Observé la pantalla del teléfono durante unos segundos,
mientras seguía vibrando: Alejandro.
Respiré profundamente: atender significaba verme
obligado a dar explicaciones que no estaba dispuesto a dar. Que no podía dar.
Pero no responder sólo complicaba las cosas. Me llevé el celular a la oreja mientras
presionaba el botón.
—Ale —lo saludé.
—No puedo creerlo —dijo—. Estuve tres meses esperando
una mínima señal, Alan. ¿Estás en Buenos Aires?
Me quedé en silencio. Tenía que inventar algo rápido,
pero no era bueno para esas cuestiones. Y él me conocía hacía años: sabría que
estaba mintiendo.
—Nunca me fui a Madrid —confesé, soltando la información
como queriendo deshacerme de ella—. Las cosas se complicaron.
—¿Se complicaron? —indagó.
—No puedo contarte. Y menos por teléfono.

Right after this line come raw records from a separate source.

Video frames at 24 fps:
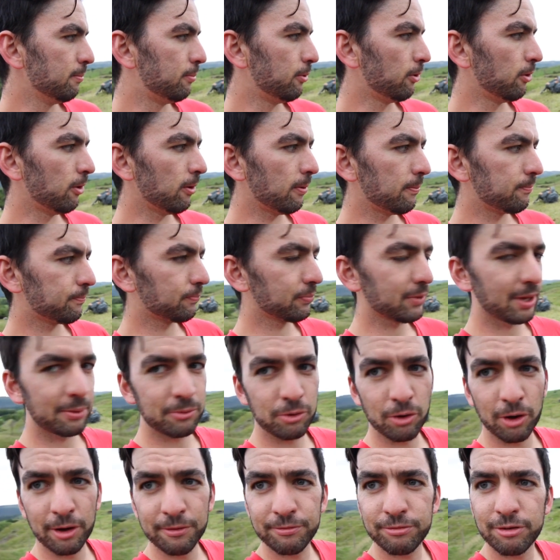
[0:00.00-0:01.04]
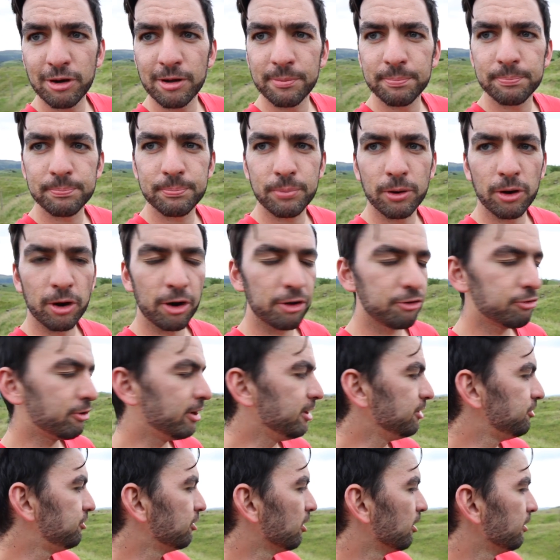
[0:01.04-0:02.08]
but I'm going for a
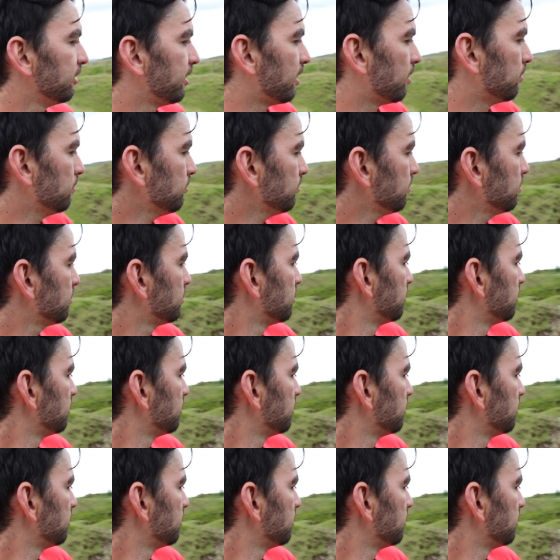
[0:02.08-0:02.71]
portrait shot now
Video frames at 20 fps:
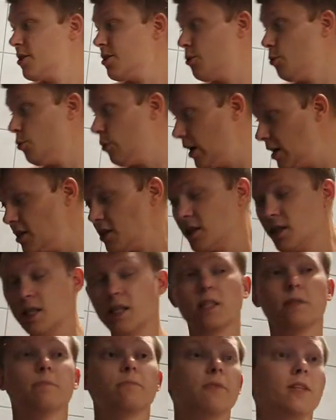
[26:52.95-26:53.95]
crazy.
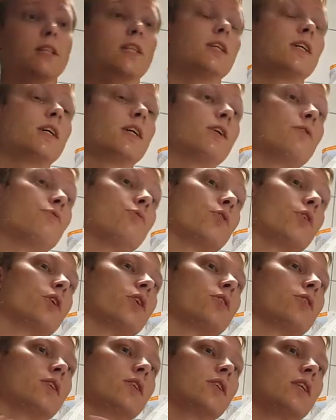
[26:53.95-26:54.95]
They
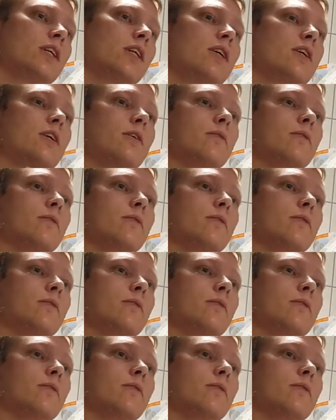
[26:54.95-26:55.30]
forgot on Nick.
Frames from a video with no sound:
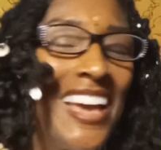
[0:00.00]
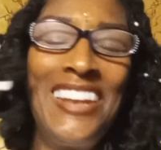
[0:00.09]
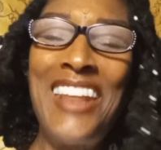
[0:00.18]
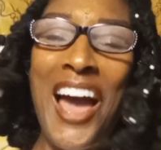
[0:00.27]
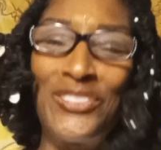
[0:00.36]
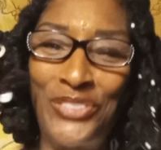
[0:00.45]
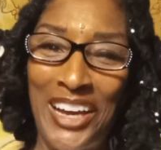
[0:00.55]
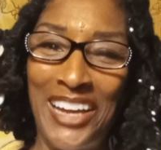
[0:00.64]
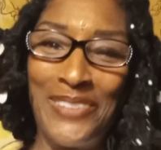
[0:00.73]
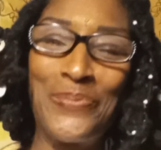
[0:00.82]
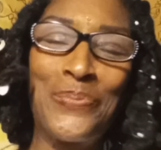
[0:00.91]
Not
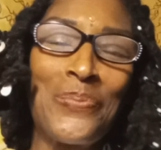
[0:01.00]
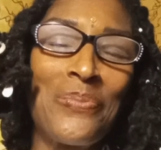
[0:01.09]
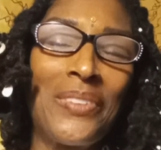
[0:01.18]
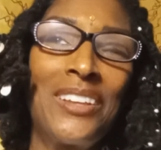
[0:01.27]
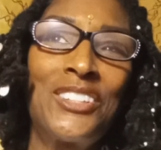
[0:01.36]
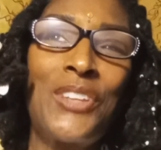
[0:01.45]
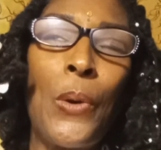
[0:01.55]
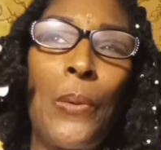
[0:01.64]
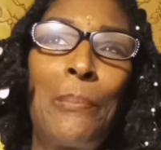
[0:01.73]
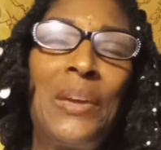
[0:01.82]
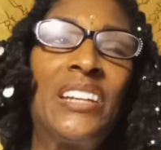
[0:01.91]
fun.
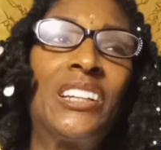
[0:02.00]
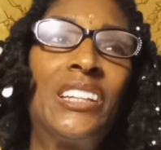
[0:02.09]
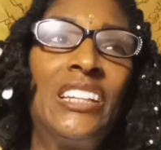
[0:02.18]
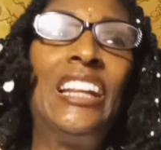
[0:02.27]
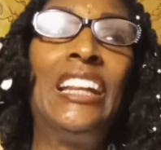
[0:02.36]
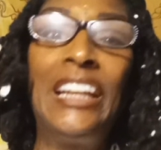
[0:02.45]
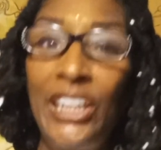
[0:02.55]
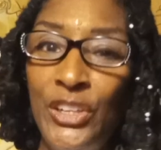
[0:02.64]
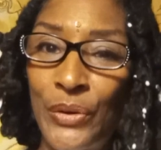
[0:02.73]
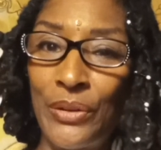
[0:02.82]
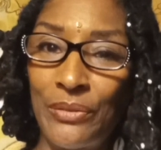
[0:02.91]
So being a good
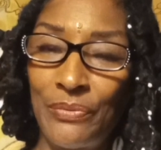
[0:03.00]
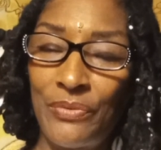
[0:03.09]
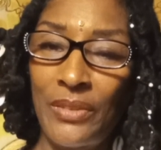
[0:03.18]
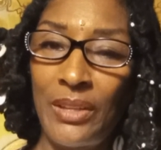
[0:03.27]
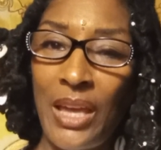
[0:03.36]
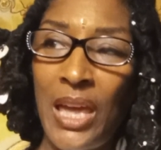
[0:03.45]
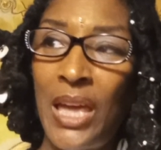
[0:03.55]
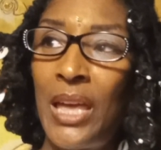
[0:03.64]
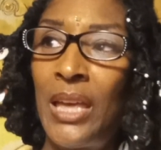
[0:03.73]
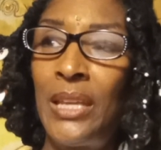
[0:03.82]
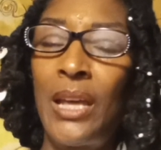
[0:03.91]
leader,
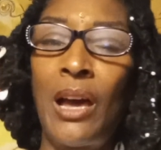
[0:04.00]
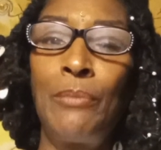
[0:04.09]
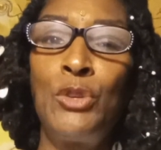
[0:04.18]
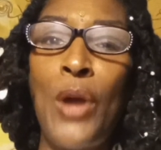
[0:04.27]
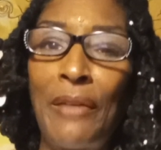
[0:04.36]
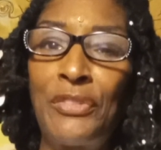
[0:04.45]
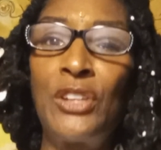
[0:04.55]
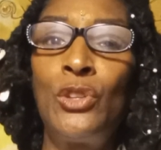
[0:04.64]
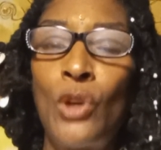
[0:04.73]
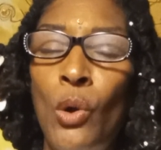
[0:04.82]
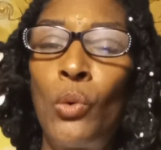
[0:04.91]
and you have to
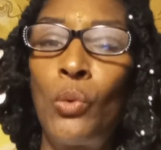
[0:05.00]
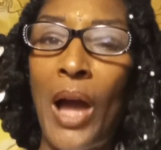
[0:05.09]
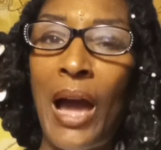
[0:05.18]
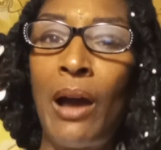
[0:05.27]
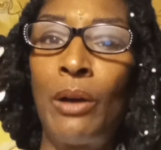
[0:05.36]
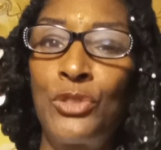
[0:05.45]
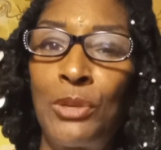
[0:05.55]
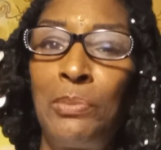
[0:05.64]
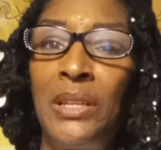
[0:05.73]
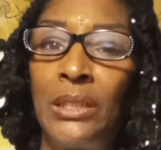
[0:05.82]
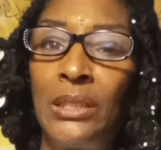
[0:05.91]
know how to
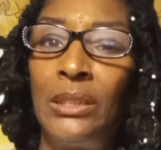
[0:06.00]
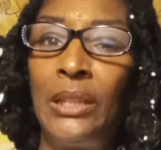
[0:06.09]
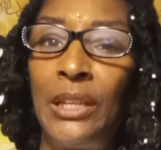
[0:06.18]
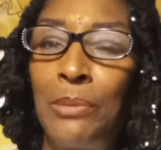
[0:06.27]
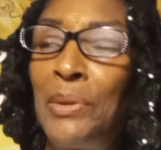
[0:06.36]
be a good leader.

—Alan, estabas muerto de miedo. Ibas a irte a España —hizo
una pausa—. Ahora me decís que nunca te fuiste, ¿y pretendés no explicarme
nada?
—No puedo, Alejandro.
¿Cómo podía hacerle entender?
—Alan.
No respondí. Cuando les había contado a Margarita y a
Federico, ellos habían decidido ayudar, poniéndose en peligro. No quería eso
para mis viejos amigos. No quería que supieran, que se preocuparan, que
actuaran.
—No voy a contarte nada, Ale. No quiero, no puedo. Es
demasiado complicado. Es… complicado.
—¿Tiene que ver con tus viejos?
—Sí.
—Tené cuidado —fue todo lo que dijo.
Sonreí.
—Que nadie se entere de nada allá, Ale —le pedí.
—Están desesperados por saber algo de vos; tengo que
contarles que me comuniqué. ¿Qué les digo?
—No sé. Inventá algo…
—Está bien —dudó—. Algo se me va a ocurrir. ¿Vos estás
bien?
—Podría estar mejor —murmuré—. Pero sí, estoy bien.
Trabajando, ahora mismo.
—Te llamo más tarde, ¿te parece?
Dudé. ¿Me parecía?
—Dale —respondí.
Lo supuse al instante: algo iba a complicarse.